Track everything

Track everything

Have you ever read another person’s resume? I’m not talking about the “example” resumes from Googling, “Good resume examples,” I’m talking about a real person’s resume. It’s surprising how dull and not useful the majority are.

If you’re trying to hire someone, you want to know:

  1. Do you have the skills for the job?
  2. Will you jive with the company?

That’s pretty much it, if you boil it down. The interviewer’s sense for #2 primarily comes from the interview and #1 comes from your resume. The biggest mistake I’ve made (and the vast majority of other resumes I’ve seen) is to make generic job descriptions for each job. The interviewer wants to see results, not the job description your last boss wrote up for the LinkedIn Job Board.

My suggestion for you to not only improve your resumes, but also to see your progress is to track everything you can. Your resume and your LinkedIn profile should be updated frequently throughout your career. Even if you don’t plan on looking for a job any time soon, you save yourself in the future if something unexpected arises, and you build up a record of business impact.

Whenever you are given a huge project, try to get an idea of the value of that project to the business. Try to capture any before-and-after stats. Most projects in business have some kind of measurement attached to it. Try to figure out what is being measured and how your contribution impacted that measurement. Talk to your manager or your boss, and tell them, “I want to make sure I’m impacting the business outcome for Project XYZ. Can you give me the stats for how this is performing right now? I’d like to compare this baseline data with the data after the project is done to see where I can improve.”

Most people would be delighted that their employees are interested in looking for ways to improve and making sure their work is ultimately helping the business.

There are other ways to track things on your own, if it’s hard to get data from the top. How many tasks do you consistently complete during the week? What have you done to improve the processes on your team or in your own workflow?

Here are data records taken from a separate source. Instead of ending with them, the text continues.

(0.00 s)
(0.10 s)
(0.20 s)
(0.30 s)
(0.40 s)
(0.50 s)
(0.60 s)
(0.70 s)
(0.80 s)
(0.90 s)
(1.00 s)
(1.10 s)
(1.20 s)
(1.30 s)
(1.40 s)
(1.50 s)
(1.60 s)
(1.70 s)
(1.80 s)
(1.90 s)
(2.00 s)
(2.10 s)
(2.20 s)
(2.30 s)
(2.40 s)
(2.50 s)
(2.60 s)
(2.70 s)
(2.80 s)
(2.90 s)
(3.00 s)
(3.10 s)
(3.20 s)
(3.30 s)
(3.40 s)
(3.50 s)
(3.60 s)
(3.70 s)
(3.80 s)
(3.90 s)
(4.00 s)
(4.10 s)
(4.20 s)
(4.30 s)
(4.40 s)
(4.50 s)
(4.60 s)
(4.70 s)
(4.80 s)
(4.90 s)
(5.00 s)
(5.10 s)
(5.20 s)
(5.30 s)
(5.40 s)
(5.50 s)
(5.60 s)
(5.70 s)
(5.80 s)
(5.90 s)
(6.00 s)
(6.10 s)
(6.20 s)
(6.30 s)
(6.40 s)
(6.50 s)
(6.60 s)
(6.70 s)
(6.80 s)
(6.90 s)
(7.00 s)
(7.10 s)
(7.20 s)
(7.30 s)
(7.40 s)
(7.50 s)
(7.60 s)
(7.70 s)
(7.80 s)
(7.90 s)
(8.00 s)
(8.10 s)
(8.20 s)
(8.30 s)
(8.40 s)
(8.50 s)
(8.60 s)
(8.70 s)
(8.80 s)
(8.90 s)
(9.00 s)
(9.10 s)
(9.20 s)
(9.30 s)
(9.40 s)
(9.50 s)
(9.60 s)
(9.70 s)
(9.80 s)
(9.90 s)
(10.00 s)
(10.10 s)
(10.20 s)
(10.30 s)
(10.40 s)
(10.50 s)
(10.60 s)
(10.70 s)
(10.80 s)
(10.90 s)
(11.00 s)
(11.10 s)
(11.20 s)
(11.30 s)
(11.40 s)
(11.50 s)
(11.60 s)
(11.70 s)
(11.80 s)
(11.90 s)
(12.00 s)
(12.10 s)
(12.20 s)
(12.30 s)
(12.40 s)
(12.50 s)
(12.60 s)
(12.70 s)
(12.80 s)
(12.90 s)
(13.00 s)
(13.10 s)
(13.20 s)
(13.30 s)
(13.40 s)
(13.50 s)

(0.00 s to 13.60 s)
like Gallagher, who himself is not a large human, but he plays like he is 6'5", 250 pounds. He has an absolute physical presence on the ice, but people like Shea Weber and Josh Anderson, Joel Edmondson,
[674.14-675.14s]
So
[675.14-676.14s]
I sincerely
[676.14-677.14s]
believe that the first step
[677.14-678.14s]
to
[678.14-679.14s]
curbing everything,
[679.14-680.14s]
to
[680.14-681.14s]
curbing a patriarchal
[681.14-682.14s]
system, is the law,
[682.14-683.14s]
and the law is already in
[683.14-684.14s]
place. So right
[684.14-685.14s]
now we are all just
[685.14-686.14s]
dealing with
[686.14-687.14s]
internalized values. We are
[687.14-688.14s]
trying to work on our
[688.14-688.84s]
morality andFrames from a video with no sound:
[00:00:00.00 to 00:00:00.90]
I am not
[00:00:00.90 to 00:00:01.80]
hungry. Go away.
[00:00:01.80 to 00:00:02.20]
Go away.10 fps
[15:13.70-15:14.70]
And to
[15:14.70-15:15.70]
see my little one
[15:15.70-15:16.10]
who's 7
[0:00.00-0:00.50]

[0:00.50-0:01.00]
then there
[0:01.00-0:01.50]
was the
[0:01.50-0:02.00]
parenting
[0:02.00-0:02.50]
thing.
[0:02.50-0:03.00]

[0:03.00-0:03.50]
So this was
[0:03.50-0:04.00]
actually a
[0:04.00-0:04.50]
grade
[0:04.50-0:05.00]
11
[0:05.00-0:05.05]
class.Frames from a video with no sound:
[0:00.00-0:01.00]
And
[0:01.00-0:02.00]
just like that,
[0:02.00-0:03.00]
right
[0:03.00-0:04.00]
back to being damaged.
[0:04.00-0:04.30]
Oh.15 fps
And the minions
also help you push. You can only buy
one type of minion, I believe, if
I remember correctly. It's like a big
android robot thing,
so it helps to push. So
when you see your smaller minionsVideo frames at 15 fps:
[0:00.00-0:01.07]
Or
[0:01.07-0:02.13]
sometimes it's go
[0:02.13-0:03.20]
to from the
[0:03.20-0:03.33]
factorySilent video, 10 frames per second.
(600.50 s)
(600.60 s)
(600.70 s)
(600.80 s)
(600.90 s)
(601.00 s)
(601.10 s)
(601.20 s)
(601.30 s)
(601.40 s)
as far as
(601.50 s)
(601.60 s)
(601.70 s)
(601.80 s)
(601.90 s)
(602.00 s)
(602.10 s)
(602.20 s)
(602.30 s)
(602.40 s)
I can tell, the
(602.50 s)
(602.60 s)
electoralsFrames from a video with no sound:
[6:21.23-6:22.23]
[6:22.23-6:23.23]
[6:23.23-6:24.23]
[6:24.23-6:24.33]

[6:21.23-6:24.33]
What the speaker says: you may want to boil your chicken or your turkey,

Keep an eye out for anything you can track. Build your own mini case studies that you can feature on LinkedIn, your resume, or in your own personal files (if you're under a contract, you must, of course, follow those guidelines for publicly sharing details).

When you build up these metrics and case studies, you have powerful information that can help you land a better job or get a raise or get started on a new path. If there is something you can track, make the time to collect that information. Track everything!